E dunque ci si appella alla bellezza – emozionale, estetica, scenografica, artistica, rituale, in una parola, sublimante –, che diviene sempre più un’esperienza virtuale – mediatica o dai media veicolata e promossa –, forse perché valore legato alla rappresentazione, cui la civiltà digitale ci sta abituando come a modalità relazionale prevalente, e passiva, soprattutto nelle masse (ma ormai anche nelle élite), e che intende supplire alla totale perdita di una condivisione del valore come intimo ed etico, forse per non vedere o – meglio – riconoscere lo squallore, l’anomia, l’indifferenza, il vuoto che umanamente ci circonda e, soprattutto, attraversa. Così, se nessuno crede più alla monarchia britannica come dotata di investitura divina e soprannaturale per governare il mondo (come il globo sormontato da croce impugnato da Carlo all’incoronazione va a significare), la virtuale affermazione di ciò aggrega e accontenta in qualità di esperienza cinematografica, adorabile finzione, buona pratica consolatoria. E se lo scudetto al Napoli si deve a una squadra di atleti in gran parte esotici, si desidera fingere – nella ritualità pagana e collettiva di un popolo e nella sua narrazione mediatica – il riscatto di un’intera comunità o area geografica, nell’effimero incedere di una sorta di carnevale orgiastico e teatrale che nulla toglie al dolore della vita da cui si vorrebbe evadere.

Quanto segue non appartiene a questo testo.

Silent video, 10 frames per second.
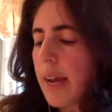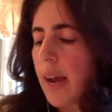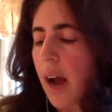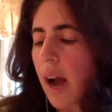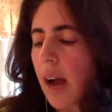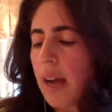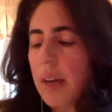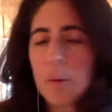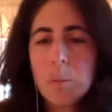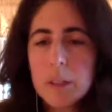
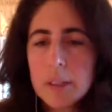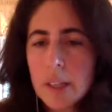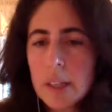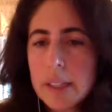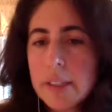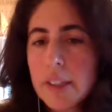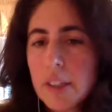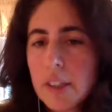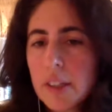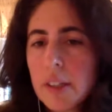I was a
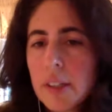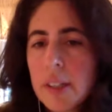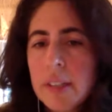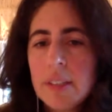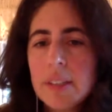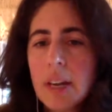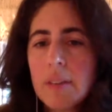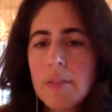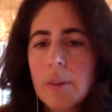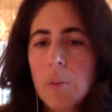listener instead
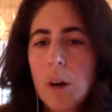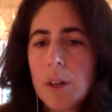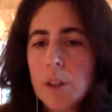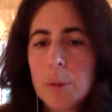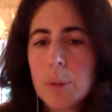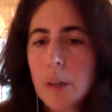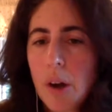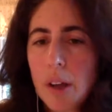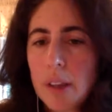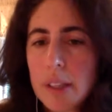of the one doing
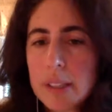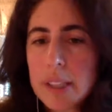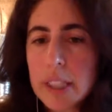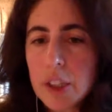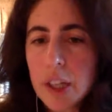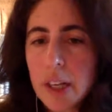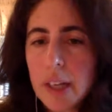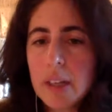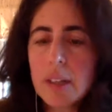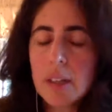all the
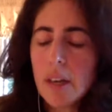teaching.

Ma ancor più scandalosamente tragico appare, ad esempio entro la liturgia ortodossa, l’associazione della bellezza ieratica e solenne del rito alla benedizione delle armi e della guerra di aggressione della Russia putiniana nelle parole del patriarca Kirill di Mosca, testimoniando che vi può essere – come vi fu – ascetica evasione nella bellezza estetica e virtuale anche laddove si semina morte e distruzione, come accadde, per esempio, nella Germania nazista, e che pertanto, se la bellezza conduce a Dio, non può che farlo in correlazione col bene, di cui ogni bellezza compiuta non può che essere segno, rimando, cifra. Mentre una bellezza autosufficiente e autoreferenziale non può che – in misura più o meno grave – occultare e tradire la propria intima e radicale vocazione alla trascendenza.
 
In epoche che pullulano di tecnologie e metaverso, ove trasformarsi in cartoon o supereroi è gioco collettivo diffuso, come evadere in mondi paralleli e irreali, mentre il crollo di nascite e matrimoni attesta una stanchezza strutturale e irreversibile, è forse allora il compito più arduo quello di riconciliarsi con la vita e le sue irrinunciabili esigenze, perché al di là e oltre la rappresentazione si affermi il qui ed ora del valore, per il quale vale continuare la propria opera nel mondo. E mentre continuo a camminare per le vie del quartiere riassaporo i versi vetusti e nuovi, imparati a scuola ragazzino e li ripeto fra me e me: Sempre caro mi fu quest’ermo colle,/ e questa siepe, che da tanta parte/ dell’ultimo orizzonte il guardo esclude… E trascendo così cartacce e plastiche in abbandono, nella memoria presente dei luoghi a me cari e della loro storia, mentre ne assimilo il paesaggio profondo e vitale, entro il quale recupero il mito della mia infanzia, le mie radici, e la possibilità di proiezioni ancora a venire entro l’anima.
 
Ma se perdo la mia anima, che resta del mondo?
E che resta alla declinante civiltà occidentale, se perde la sua?